* EXERCISE MATERIALS
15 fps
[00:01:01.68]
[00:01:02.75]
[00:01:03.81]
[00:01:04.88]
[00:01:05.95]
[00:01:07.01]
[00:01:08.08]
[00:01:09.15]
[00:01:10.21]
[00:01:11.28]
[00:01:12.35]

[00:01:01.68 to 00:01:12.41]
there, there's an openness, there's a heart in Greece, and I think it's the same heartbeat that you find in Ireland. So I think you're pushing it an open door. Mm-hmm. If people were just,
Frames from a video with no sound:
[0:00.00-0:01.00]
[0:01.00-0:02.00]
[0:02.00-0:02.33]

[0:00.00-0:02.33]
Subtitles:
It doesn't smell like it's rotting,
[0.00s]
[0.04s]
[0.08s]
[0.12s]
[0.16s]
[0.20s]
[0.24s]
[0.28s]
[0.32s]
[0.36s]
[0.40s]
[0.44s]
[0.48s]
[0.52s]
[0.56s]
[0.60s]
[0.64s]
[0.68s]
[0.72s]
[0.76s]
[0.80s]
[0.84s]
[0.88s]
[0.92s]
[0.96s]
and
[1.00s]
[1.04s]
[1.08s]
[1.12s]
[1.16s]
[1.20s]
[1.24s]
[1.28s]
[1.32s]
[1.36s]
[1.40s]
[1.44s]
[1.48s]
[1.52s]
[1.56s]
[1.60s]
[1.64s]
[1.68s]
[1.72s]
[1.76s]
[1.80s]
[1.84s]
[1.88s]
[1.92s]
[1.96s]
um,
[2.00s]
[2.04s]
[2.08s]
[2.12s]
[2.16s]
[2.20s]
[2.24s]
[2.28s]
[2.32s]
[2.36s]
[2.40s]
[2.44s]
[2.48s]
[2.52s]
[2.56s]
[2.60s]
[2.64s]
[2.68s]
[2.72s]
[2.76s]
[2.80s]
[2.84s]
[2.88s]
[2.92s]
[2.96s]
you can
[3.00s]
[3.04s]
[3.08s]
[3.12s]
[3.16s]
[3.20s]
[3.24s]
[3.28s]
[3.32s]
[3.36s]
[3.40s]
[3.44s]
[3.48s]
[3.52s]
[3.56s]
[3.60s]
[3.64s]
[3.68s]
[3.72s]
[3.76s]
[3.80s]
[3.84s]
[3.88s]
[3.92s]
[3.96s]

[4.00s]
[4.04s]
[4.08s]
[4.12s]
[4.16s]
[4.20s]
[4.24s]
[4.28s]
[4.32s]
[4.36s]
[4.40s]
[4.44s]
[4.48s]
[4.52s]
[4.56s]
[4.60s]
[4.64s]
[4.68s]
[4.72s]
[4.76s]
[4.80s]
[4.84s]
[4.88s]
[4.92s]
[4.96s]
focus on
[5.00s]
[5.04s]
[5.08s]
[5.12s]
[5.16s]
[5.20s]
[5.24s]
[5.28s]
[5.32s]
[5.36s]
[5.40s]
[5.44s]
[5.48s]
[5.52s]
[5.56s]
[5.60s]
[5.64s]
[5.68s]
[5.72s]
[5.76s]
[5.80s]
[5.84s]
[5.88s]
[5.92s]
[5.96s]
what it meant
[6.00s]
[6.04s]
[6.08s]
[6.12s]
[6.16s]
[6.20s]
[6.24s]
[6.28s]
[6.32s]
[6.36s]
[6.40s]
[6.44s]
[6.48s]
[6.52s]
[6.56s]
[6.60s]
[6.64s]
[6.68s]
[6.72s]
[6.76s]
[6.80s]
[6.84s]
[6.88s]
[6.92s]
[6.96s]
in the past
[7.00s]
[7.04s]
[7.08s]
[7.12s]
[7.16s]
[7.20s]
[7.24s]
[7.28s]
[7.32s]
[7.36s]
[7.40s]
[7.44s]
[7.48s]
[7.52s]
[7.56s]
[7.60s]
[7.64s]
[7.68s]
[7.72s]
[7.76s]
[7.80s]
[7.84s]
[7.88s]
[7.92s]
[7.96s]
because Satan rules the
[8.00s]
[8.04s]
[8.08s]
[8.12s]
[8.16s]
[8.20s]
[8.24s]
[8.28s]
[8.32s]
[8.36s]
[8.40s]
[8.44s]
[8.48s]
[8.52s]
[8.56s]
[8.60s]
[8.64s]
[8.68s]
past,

* WHAT TO DO
Starting at the first entry and ending at the last, reproduce each one exactly.

* WORKED SOLUTION
15 fps
[00:01:01.68]
[00:01:02.75]
[00:01:03.81]
[00:01:04.88]
[00:01:05.95]
[00:01:07.01]
[00:01:08.08]
[00:01:09.15]
[00:01:10.21]
[00:01:11.28]
[00:01:12.35]

[00:01:01.68 to 00:01:12.41]
there, there's an openness, there's a heart in Greece, and I think it's the same heartbeat that you find in Ireland. So I think you're pushing it an open door. Mm-hmm. If people were just,
Frames from a video with no sound:
[0:00.00-0:01.00]
[0:01.00-0:02.00]
[0:02.00-0:02.33]

[0:00.00-0:02.33]
Subtitles:
It doesn't smell like it's rotting,
[0.00s]
[0.04s]
[0.08s]
[0.12s]
[0.16s]
[0.20s]
[0.24s]
[0.28s]
[0.32s]
[0.36s]
[0.40s]
[0.44s]
[0.48s]
[0.52s]
[0.56s]
[0.60s]
[0.64s]
[0.68s]
[0.72s]
[0.76s]
[0.80s]
[0.84s]
[0.88s]
[0.92s]
[0.96s]
and
[1.00s]
[1.04s]
[1.08s]
[1.12s]
[1.16s]
[1.20s]
[1.24s]
[1.28s]
[1.32s]
[1.36s]
[1.40s]
[1.44s]
[1.48s]
[1.52s]
[1.56s]
[1.60s]
[1.64s]
[1.68s]
[1.72s]
[1.76s]
[1.80s]
[1.84s]
[1.88s]
[1.92s]
[1.96s]
um,
[2.00s]
[2.04s]
[2.08s]
[2.12s]
[2.16s]
[2.20s]
[2.24s]
[2.28s]
[2.32s]
[2.36s]
[2.40s]
[2.44s]
[2.48s]
[2.52s]
[2.56s]
[2.60s]
[2.64s]
[2.68s]
[2.72s]
[2.76s]
[2.80s]
[2.84s]
[2.88s]
[2.92s]
[2.96s]
you can
[3.00s]
[3.04s]
[3.08s]
[3.12s]
[3.16s]
[3.20s]
[3.24s]
[3.28s]
[3.32s]
[3.36s]
[3.40s]
[3.44s]
[3.48s]
[3.52s]
[3.56s]
[3.60s]
[3.64s]
[3.68s]
[3.72s]
[3.76s]
[3.80s]
[3.84s]
[3.88s]
[3.92s]
[3.96s]

[4.00s]
[4.04s]
[4.08s]
[4.12s]
[4.16s]
[4.20s]
[4.24s]
[4.28s]
[4.32s]
[4.36s]
[4.40s]
[4.44s]
[4.48s]
[4.52s]
[4.56s]
[4.60s]
[4.64s]
[4.68s]
[4.72s]
[4.76s]
[4.80s]
[4.84s]
[4.88s]
[4.92s]
[4.96s]
focus on
[5.00s]
[5.04s]
[5.08s]
[5.12s]
[5.16s]
[5.20s]
[5.24s]
[5.28s]
[5.32s]
[5.36s]
[5.40s]
[5.44s]
[5.48s]
[5.52s]
[5.56s]
[5.60s]
[5.64s]
[5.68s]
[5.72s]
[5.76s]
[5.80s]
[5.84s]
[5.88s]
[5.92s]
[5.96s]
what it meant
[6.00s]
[6.04s]
[6.08s]
[6.12s]
[6.16s]
[6.20s]
[6.24s]
[6.28s]
[6.32s]
[6.36s]
[6.40s]
[6.44s]
[6.48s]
[6.52s]
[6.56s]
[6.60s]
[6.64s]
[6.68s]
[6.72s]
[6.76s]
[6.80s]
[6.84s]
[6.88s]
[6.92s]
[6.96s]
in the past
[7.00s]
[7.04s]
[7.08s]
[7.12s]
[7.16s]
[7.20s]
[7.24s]
[7.28s]
[7.32s]
[7.36s]
[7.40s]
[7.44s]
[7.48s]
[7.52s]
[7.56s]
[7.60s]
[7.64s]
[7.68s]
[7.72s]
[7.76s]
[7.80s]
[7.84s]
[7.88s]
[7.92s]
[7.96s]
because Satan rules the
[8.00s]
[8.04s]
[8.08s]
[8.12s]
[8.16s]
[8.20s]
[8.24s]
[8.28s]
[8.32s]
[8.36s]
[8.40s]
[8.44s]
[8.48s]
[8.52s]
[8.56s]
[8.60s]
[8.64s]
[8.68s]
past,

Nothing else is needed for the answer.